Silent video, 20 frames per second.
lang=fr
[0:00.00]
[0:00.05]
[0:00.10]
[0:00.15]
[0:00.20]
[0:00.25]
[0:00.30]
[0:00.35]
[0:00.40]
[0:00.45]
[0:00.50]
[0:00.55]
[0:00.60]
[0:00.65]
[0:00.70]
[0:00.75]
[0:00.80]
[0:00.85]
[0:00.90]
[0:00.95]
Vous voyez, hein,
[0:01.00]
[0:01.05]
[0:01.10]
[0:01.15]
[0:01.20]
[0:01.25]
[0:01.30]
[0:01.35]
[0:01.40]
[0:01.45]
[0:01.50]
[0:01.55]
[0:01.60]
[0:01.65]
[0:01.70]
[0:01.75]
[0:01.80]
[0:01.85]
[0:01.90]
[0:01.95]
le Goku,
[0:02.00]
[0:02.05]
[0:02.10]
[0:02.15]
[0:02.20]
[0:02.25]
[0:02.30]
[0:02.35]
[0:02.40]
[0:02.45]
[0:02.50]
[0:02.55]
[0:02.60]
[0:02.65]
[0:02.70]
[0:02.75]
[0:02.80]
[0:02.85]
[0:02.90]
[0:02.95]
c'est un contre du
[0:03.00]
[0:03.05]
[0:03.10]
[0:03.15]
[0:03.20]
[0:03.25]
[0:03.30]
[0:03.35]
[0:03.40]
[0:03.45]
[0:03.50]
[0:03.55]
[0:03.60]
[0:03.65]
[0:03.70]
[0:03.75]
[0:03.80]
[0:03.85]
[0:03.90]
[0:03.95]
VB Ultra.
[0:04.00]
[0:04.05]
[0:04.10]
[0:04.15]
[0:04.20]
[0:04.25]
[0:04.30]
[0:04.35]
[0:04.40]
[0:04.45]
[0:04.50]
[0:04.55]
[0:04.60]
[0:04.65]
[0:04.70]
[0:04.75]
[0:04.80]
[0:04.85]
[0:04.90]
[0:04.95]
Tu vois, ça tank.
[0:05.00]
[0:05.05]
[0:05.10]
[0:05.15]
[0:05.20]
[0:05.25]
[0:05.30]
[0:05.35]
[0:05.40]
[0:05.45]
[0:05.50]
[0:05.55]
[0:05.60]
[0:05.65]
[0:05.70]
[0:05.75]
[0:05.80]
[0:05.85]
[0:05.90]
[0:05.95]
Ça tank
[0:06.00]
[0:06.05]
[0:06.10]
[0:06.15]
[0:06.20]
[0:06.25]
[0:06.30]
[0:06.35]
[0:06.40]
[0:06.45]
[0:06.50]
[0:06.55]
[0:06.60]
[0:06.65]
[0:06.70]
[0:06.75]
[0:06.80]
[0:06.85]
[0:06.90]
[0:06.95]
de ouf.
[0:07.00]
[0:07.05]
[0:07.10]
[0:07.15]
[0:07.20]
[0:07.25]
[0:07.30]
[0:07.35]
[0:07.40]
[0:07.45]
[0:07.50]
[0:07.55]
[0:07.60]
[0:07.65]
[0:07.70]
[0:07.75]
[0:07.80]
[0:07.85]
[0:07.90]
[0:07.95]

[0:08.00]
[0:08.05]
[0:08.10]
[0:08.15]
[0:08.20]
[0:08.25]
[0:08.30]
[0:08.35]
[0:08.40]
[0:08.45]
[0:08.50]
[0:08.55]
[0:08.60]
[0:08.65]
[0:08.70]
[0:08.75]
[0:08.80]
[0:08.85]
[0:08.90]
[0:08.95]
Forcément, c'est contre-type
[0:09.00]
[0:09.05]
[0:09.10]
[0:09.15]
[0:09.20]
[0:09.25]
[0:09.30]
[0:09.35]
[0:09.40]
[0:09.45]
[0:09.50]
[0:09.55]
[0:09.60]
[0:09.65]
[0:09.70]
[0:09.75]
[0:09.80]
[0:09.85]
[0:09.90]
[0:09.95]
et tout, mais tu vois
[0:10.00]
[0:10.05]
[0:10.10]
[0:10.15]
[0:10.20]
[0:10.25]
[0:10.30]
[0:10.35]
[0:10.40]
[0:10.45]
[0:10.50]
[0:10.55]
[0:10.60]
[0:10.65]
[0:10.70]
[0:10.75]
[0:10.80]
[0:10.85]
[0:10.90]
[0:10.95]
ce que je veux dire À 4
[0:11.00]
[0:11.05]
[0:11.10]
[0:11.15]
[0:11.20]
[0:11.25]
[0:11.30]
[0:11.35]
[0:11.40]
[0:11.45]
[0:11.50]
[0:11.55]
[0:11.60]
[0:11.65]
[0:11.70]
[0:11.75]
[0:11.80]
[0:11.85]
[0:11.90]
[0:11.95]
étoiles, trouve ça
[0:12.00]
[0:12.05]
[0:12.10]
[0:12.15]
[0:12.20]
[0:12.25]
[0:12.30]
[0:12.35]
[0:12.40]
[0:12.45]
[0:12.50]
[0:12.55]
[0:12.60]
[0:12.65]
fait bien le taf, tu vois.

______

**Task:** Above are the records; retype them all without a single difference.

**Expected answer:**
Silent video, 20 frames per second.
lang=fr
[0:00.00]
[0:00.05]
[0:00.10]
[0:00.15]
[0:00.20]
[0:00.25]
[0:00.30]
[0:00.35]
[0:00.40]
[0:00.45]
[0:00.50]
[0:00.55]
[0:00.60]
[0:00.65]
[0:00.70]
[0:00.75]
[0:00.80]
[0:00.85]
[0:00.90]
[0:00.95]
Vous voyez, hein,
[0:01.00]
[0:01.05]
[0:01.10]
[0:01.15]
[0:01.20]
[0:01.25]
[0:01.30]
[0:01.35]
[0:01.40]
[0:01.45]
[0:01.50]
[0:01.55]
[0:01.60]
[0:01.65]
[0:01.70]
[0:01.75]
[0:01.80]
[0:01.85]
[0:01.90]
[0:01.95]
le Goku,
[0:02.00]
[0:02.05]
[0:02.10]
[0:02.15]
[0:02.20]
[0:02.25]
[0:02.30]
[0:02.35]
[0:02.40]
[0:02.45]
[0:02.50]
[0:02.55]
[0:02.60]
[0:02.65]
[0:02.70]
[0:02.75]
[0:02.80]
[0:02.85]
[0:02.90]
[0:02.95]
c'est un contre du
[0:03.00]
[0:03.05]
[0:03.10]
[0:03.15]
[0:03.20]
[0:03.25]
[0:03.30]
[0:03.35]
[0:03.40]
[0:03.45]
[0:03.50]
[0:03.55]
[0:03.60]
[0:03.65]
[0:03.70]
[0:03.75]
[0:03.80]
[0:03.85]
[0:03.90]
[0:03.95]
VB Ultra.
[0:04.00]
[0:04.05]
[0:04.10]
[0:04.15]
[0:04.20]
[0:04.25]
[0:04.30]
[0:04.35]
[0:04.40]
[0:04.45]
[0:04.50]
[0:04.55]
[0:04.60]
[0:04.65]
[0:04.70]
[0:04.75]
[0:04.80]
[0:04.85]
[0:04.90]
[0:04.95]
Tu vois, ça tank.
[0:05.00]
[0:05.05]
[0:05.10]
[0:05.15]
[0:05.20]
[0:05.25]
[0:05.30]
[0:05.35]
[0:05.40]
[0:05.45]
[0:05.50]
[0:05.55]
[0:05.60]
[0:05.65]
[0:05.70]
[0:05.75]
[0:05.80]
[0:05.85]
[0:05.90]
[0:05.95]
Ça tank
[0:06.00]
[0:06.05]
[0:06.10]
[0:06.15]
[0:06.20]
[0:06.25]
[0:06.30]
[0:06.35]
[0:06.40]
[0:06.45]
[0:06.50]
[0:06.55]
[0:06.60]
[0:06.65]
[0:06.70]
[0:06.75]
[0:06.80]
[0:06.85]
[0:06.90]
[0:06.95]
de ouf.
[0:07.00]
[0:07.05]
[0:07.10]
[0:07.15]
[0:07.20]
[0:07.25]
[0:07.30]
[0:07.35]
[0:07.40]
[0:07.45]
[0:07.50]
[0:07.55]
[0:07.60]
[0:07.65]
[0:07.70]
[0:07.75]
[0:07.80]
[0:07.85]
[0:07.90]
[0:07.95]

[0:08.00]
[0:08.05]
[0:08.10]
[0:08.15]
[0:08.20]
[0:08.25]
[0:08.30]
[0:08.35]
[0:08.40]
[0:08.45]
[0:08.50]
[0:08.55]
[0:08.60]
[0:08.65]
[0:08.70]
[0:08.75]
[0:08.80]
[0:08.85]
[0:08.90]
[0:08.95]
Forcément, c'est contre-type
[0:09.00]
[0:09.05]
[0:09.10]
[0:09.15]
[0:09.20]
[0:09.25]
[0:09.30]
[0:09.35]
[0:09.40]
[0:09.45]
[0:09.50]
[0:09.55]
[0:09.60]
[0:09.65]
[0:09.70]
[0:09.75]
[0:09.80]
[0:09.85]
[0:09.90]
[0:09.95]
et tout, mais tu vois
[0:10.00]
[0:10.05]
[0:10.10]
[0:10.15]
[0:10.20]
[0:10.25]
[0:10.30]
[0:10.35]
[0:10.40]
[0:10.45]
[0:10.50]
[0:10.55]
[0:10.60]
[0:10.65]
[0:10.70]
[0:10.75]
[0:10.80]
[0:10.85]
[0:10.90]
[0:10.95]
ce que je veux dire À 4
[0:11.00]
[0:11.05]
[0:11.10]
[0:11.15]
[0:11.20]
[0:11.25]
[0:11.30]
[0:11.35]
[0:11.40]
[0:11.45]
[0:11.50]
[0:11.55]
[0:11.60]
[0:11.65]
[0:11.70]
[0:11.75]
[0:11.80]
[0:11.85]
[0:11.90]
[0:11.95]
étoiles, trouve ça
[0:12.00]
[0:12.05]
[0:12.10]
[0:12.15]
[0:12.20]
[0:12.25]
[0:12.30]
[0:12.35]
[0:12.40]
[0:12.45]
[0:12.50]
[0:12.55]
[0:12.60]
[0:12.65]
fait bien le taf, tu vois.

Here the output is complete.